If you mix lime with cold water, use your finger to test. If you do not feel a burning effect on the finger, chances are the lime is fake or expired. Mix the ingredients and the quantity will be determined by how many blocks you are interested in making.

Points to note
Hay is dried grass tied in bundles while silage is semi-dried grass or leaves that is stored in airtight containers. Abdunashir Galiwango, the in-charge of nutrition at NAGRC&DB explains silage is a technique of conserving animal feeds. This is determined by the method that was used in making it.
When making silage, the efforts start from the planting so if you want to make silage, the way you prepare the land will determine the quality of silage you will make. It is advisable to prepare the land during the dry season and cultivate it before the rainy season starts, this helps kill weeds faster because it will dry them up.

After the cultivating, it is recommended that you use DAP fertiliser as it helps in root development especially during the germination period. “However, when you dig the hole, put some fertiliser of about 10 grams which is equivalent to a cover of a plastic soda bottle and spread it evenly in the hole. Cover the fertiliser lightly and then put the seeds,” advises Brian Kibirige.

He explains that covering the fertilizer with light soil prevents direct contact with the seed because it has a burning effect that affects the quality of the plant. Plant the seeds in a line because this makes it easy to plough and weed later. “When planting maize for silage, use 60cm by 60cm and put two seeds in one hole unless you are unsure of the quality, you use more than two seeds in a hole.” Kibirige recommends.

It is recommended that in silage production, weeding must be done once and in case the plants are not developing faster, additional fertilisers like cow dung can be used.


Silage can be made from sorghum, elephant grass, banana leaves but the best is maize.
When maize is used, items necessary are: maize foliage, a foliage cutter/ panga, a plastic sheet, a rake, water, molasses locally known as “sukari ggulu” is a black thick substance made from sugar, molaplus which is a light brown liquid packaged in a jerry can and measuring cans.
The foliage must be chopped into a maximum length of 2-5cm.

In a small basin, mix three litres of water in one litre of molasses, and add one cup of molar plus.
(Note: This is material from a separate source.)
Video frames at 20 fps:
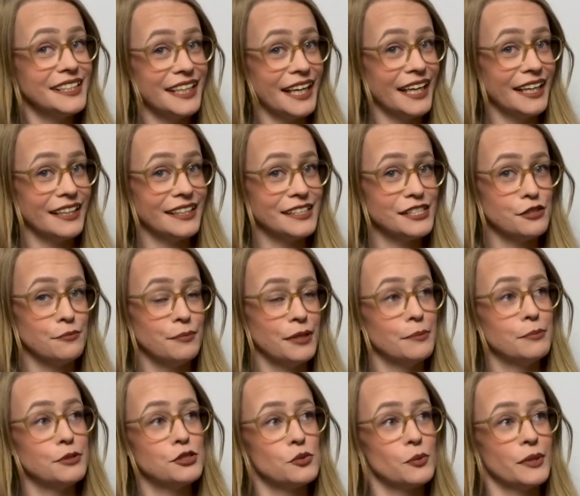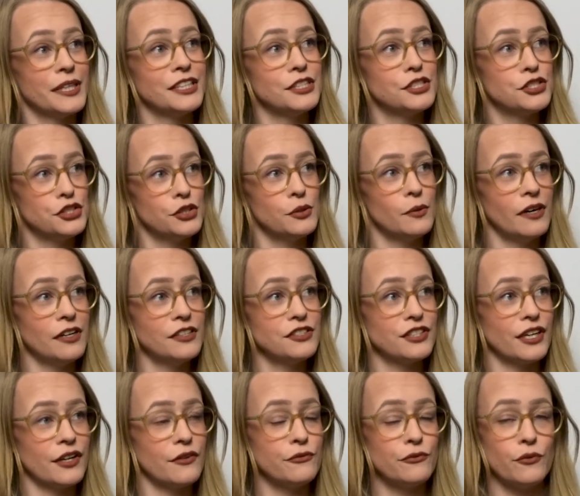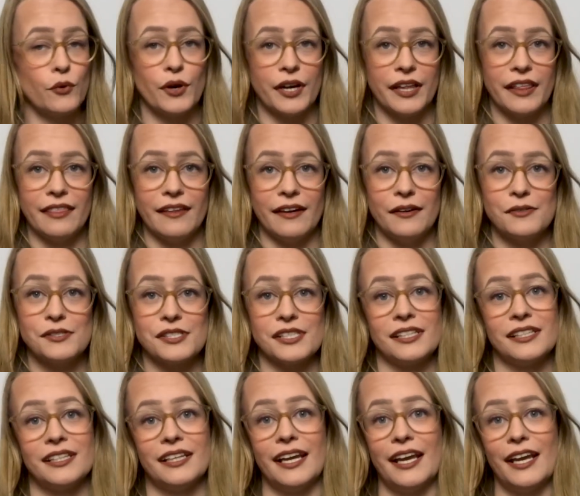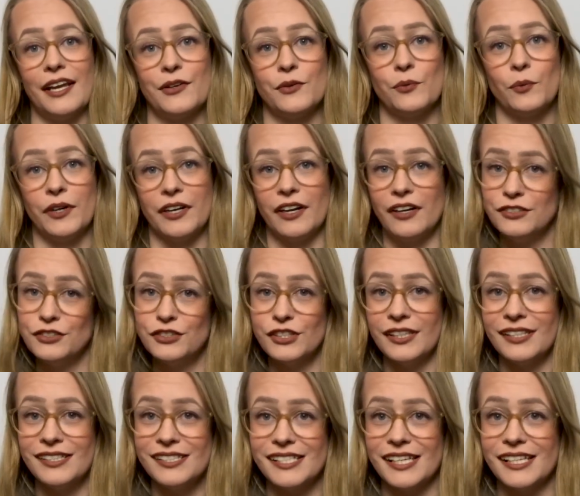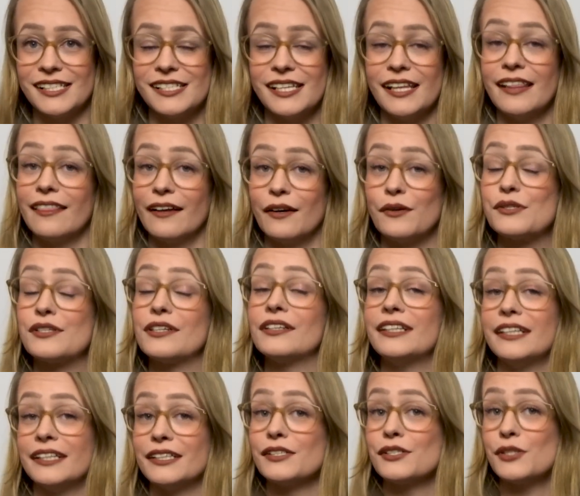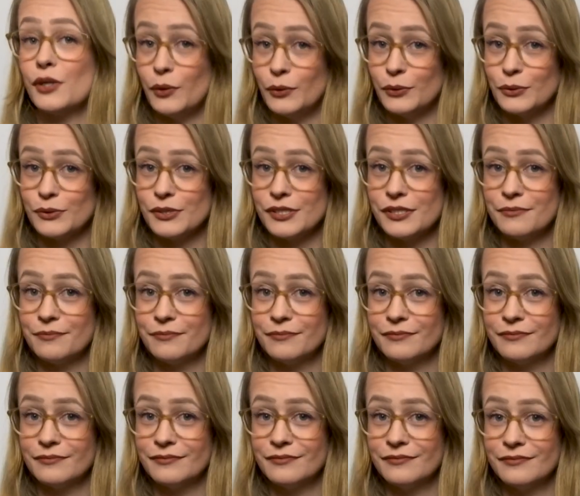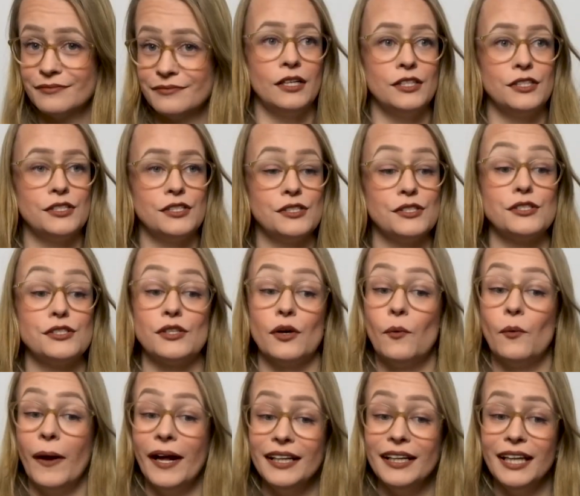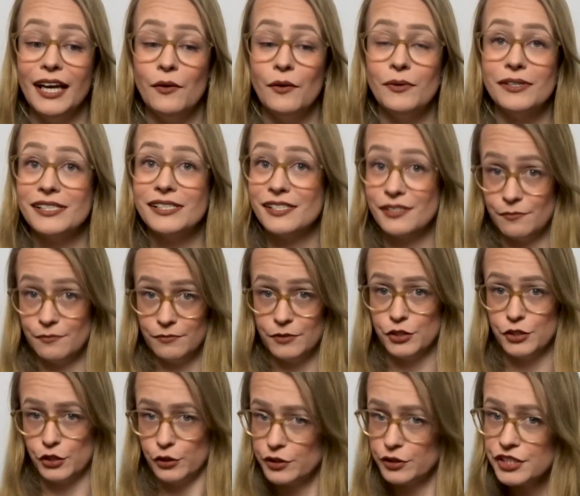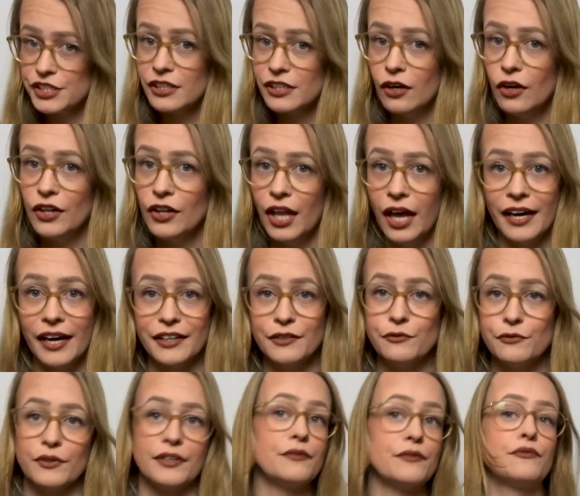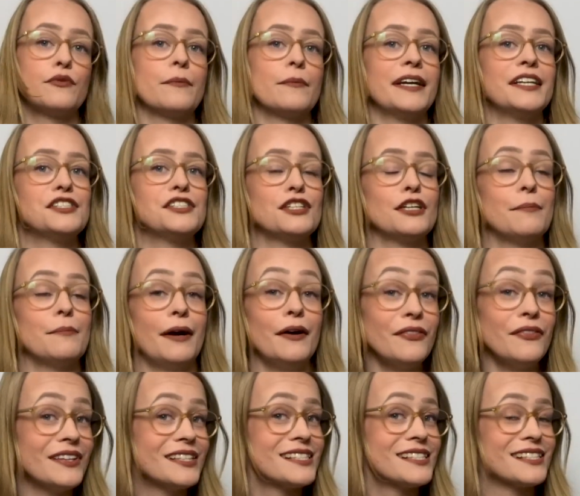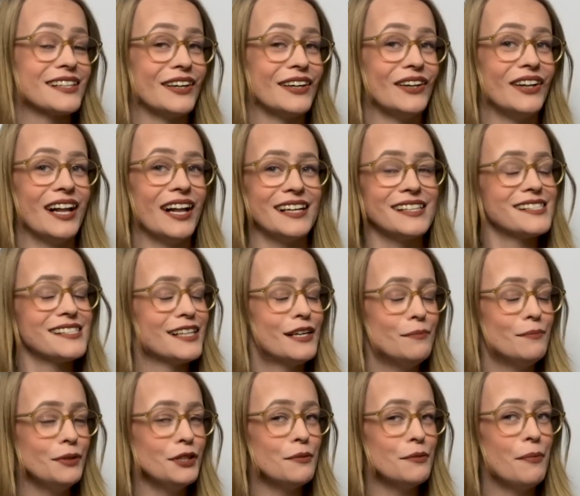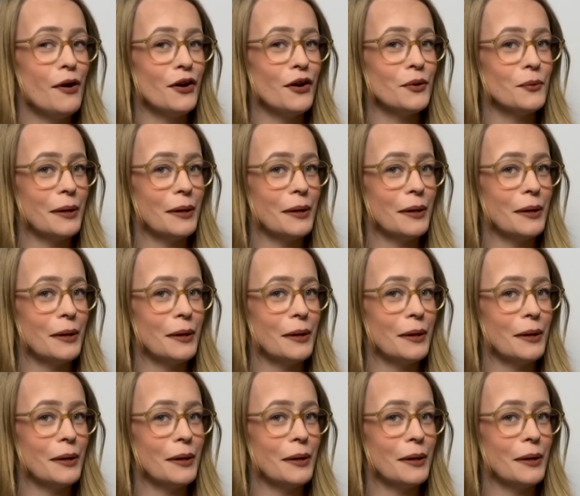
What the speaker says: dated to be between 240,000 and 160,000 years old. So while I was searching online for information about this skull, I stumbled upon a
Dr. Daniel Semambo, the director NAGRC&DB explains that molaplus contains microorganisms that speed up fermentation.

Use the black polyethene bags, a height of approximately 1.5metres and this can pack about 50kilograms of silage. Use the mixture and sprinkle it in the maize chops. Sprinkle evenly and mix using a rake. Pack the silage in the garbage sheet while compressing as you put it in. The compressing helps keep out air which can possibly cause decomposition.

Galiwango stresses that if stored properly, silage can go up to ten years. There are several ways of storing silage such as; tubal, trench and surface storage. “In urban places, tubal storage which is the same as using a plastic sheet is better because they help save space and are easy to manage.” Galiwango adds.